Awesome 11-Year-Old Defends Road Diet, Calls Out LA’s “Bullying” Drivers

In case you need a reason to feel confident about the next generation of livable streets advocates, check out this viral video of 11-year old Matlock Grossman, standing up for a road diet in his Los Angeles neighborhood.

Grossman has been bike commuting since he was seven, and now commutes five miles each way to school. Unfortunately, like many bicycle commuters, he has already experienced his share of harassment from drivers.

Matlock Grossman (center in blue shirt) reads his comments at the Rowena Avenue forum. Photo: Joe Linton
Matlock Grossman (center in blue shirt) reads his comments at the Rowena Avenue forum. Photo: Joe Linton

At a public forum about a road diet and bike lanes implemented on Rowena Avenue, here’s what Grossman had to say to the project’s detractors:

Clearly there are motorists out there who not mature enough to share the road without having the rules painted on the road to show who goes where. The road diet by design is meant to slow down cars because – motorists are the problem.

Even if there are zero bicyclists taking advantage of the bike lanes, it doesn’t matter. The road diet effectively reduces collisions and the statistics prove this.

Stop bullying and victim-blaming the pedestrians and bicyclists as being the problem.

If motorists acted towards women, or another group of people, the way you act towards cyclists, people would be horrified by your hateful words and violent actions.

I don’t understand why driving a car makes you think you’re more important than someone else. You’re not.

It’s whiny entitled behavior you wouldn’t tolerate from a kid, why should I tolerate it from adults?

Grossman’s comments were first published at Streetsblog Los Angeles. From there they spread to Curbed, LAist, L.A. Magazine and then he was interviewed on CBS TV news. Grossman says he’s planning to run for mayor of Los Angeles when he grows up. He’s got our vote!

  • gb52

    I bike, I drive, I walk, and I take transit. I like having options, but i’m not willing to take unnecessary risks. Unfortunately PEOPLE dont respect other people anymore. But as much as I’d love to see transit streets, PED streets, and bike streets, that’s not the answer in a dense urban area. Mixed modes are here to stay, but if drivers dont learn quickly, they’re going to lose street space and are going to be artificially slowed down.
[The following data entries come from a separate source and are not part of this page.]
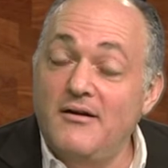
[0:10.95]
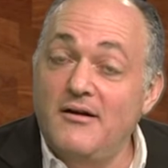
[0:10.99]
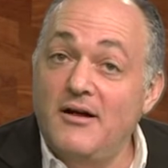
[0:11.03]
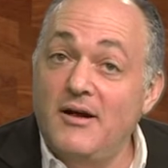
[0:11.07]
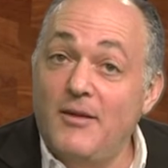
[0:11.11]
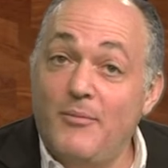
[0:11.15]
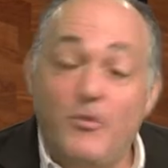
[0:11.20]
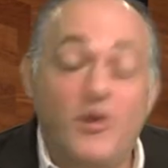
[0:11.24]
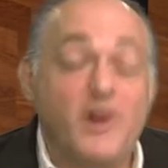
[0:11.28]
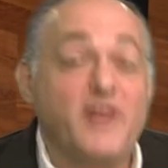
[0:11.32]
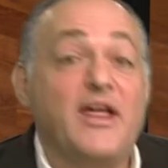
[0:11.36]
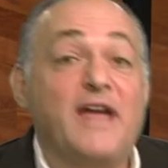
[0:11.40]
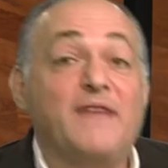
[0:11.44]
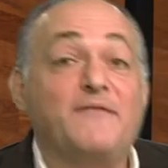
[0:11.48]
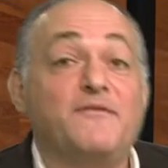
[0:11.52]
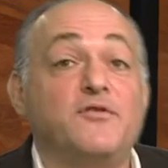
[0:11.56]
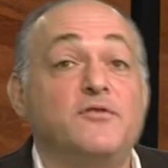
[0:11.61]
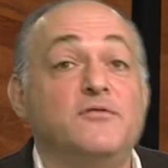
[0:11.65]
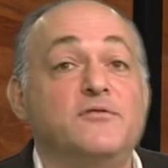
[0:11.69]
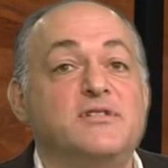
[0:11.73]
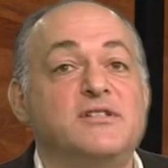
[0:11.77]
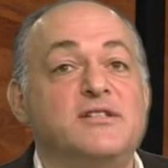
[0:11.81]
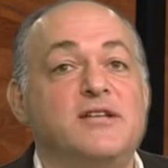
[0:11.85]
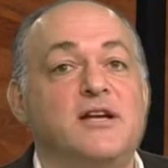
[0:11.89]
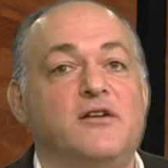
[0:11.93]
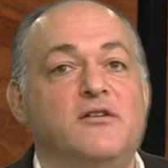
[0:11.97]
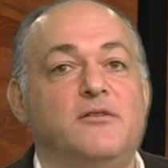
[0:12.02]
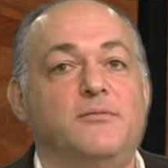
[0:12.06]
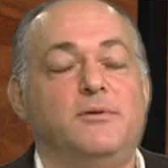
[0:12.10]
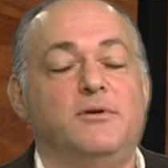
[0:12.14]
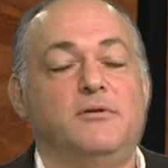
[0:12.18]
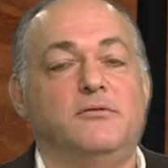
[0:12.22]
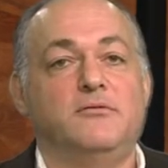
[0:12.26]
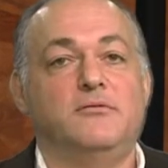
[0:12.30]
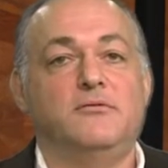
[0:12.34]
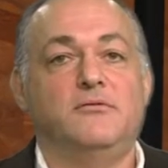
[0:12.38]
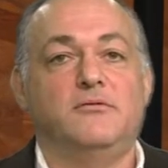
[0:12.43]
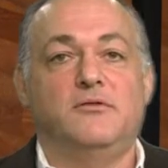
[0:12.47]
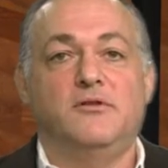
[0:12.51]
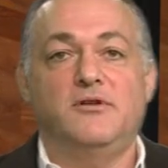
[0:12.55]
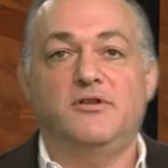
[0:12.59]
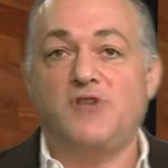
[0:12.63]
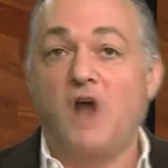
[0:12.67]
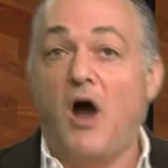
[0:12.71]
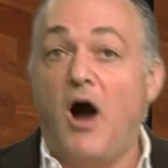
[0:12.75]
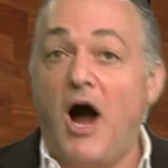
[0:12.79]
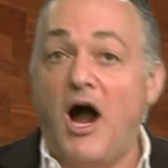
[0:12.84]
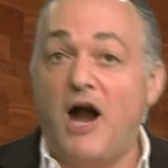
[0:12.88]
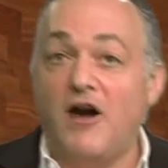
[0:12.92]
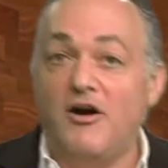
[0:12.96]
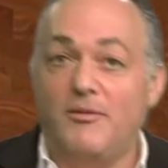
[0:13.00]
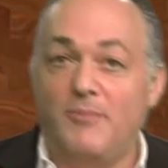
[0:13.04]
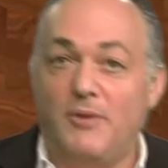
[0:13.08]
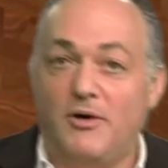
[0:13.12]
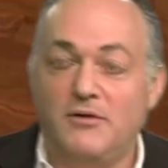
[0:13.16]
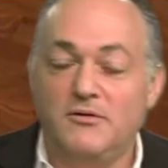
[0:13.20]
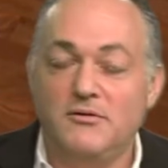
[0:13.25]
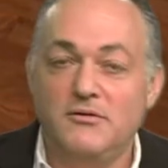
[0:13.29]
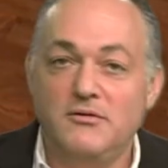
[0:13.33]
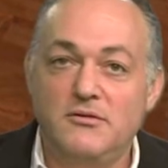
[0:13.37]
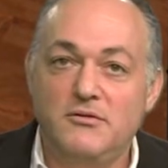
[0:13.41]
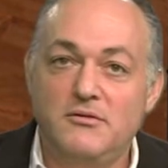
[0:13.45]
Boy, that flu is terrible. It's horrible.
Make the other modes safe and fun, and people will make a shift.

  • celticfrostythesnowman

    Good stuff, Matlock! It takes chutzpah to speak in a setting like that one. I can only imagine the activism you’ll be doing in 10-20 years…

    Someone give his parents two medals each. One is for naming their son Matlock. The other is for raising a kid (“child” sounds belittling, as does “young man”) who stands up for the truth.

  • Miles Bader

    Huh? In really dense urban areas, pedestrian/transit/etc-only streets are very much a viable solution in many cases.

    [One interesting edge case is streets that are nominally shared (between cars and pedestrians/bikes), but in practice are pedestrian/bike-only because there are so many pedestrians that cars end up travelling at walking speeds and need to stop ever 3m…. So only the insane try to drive down them (and delivery vehicles at 4am).]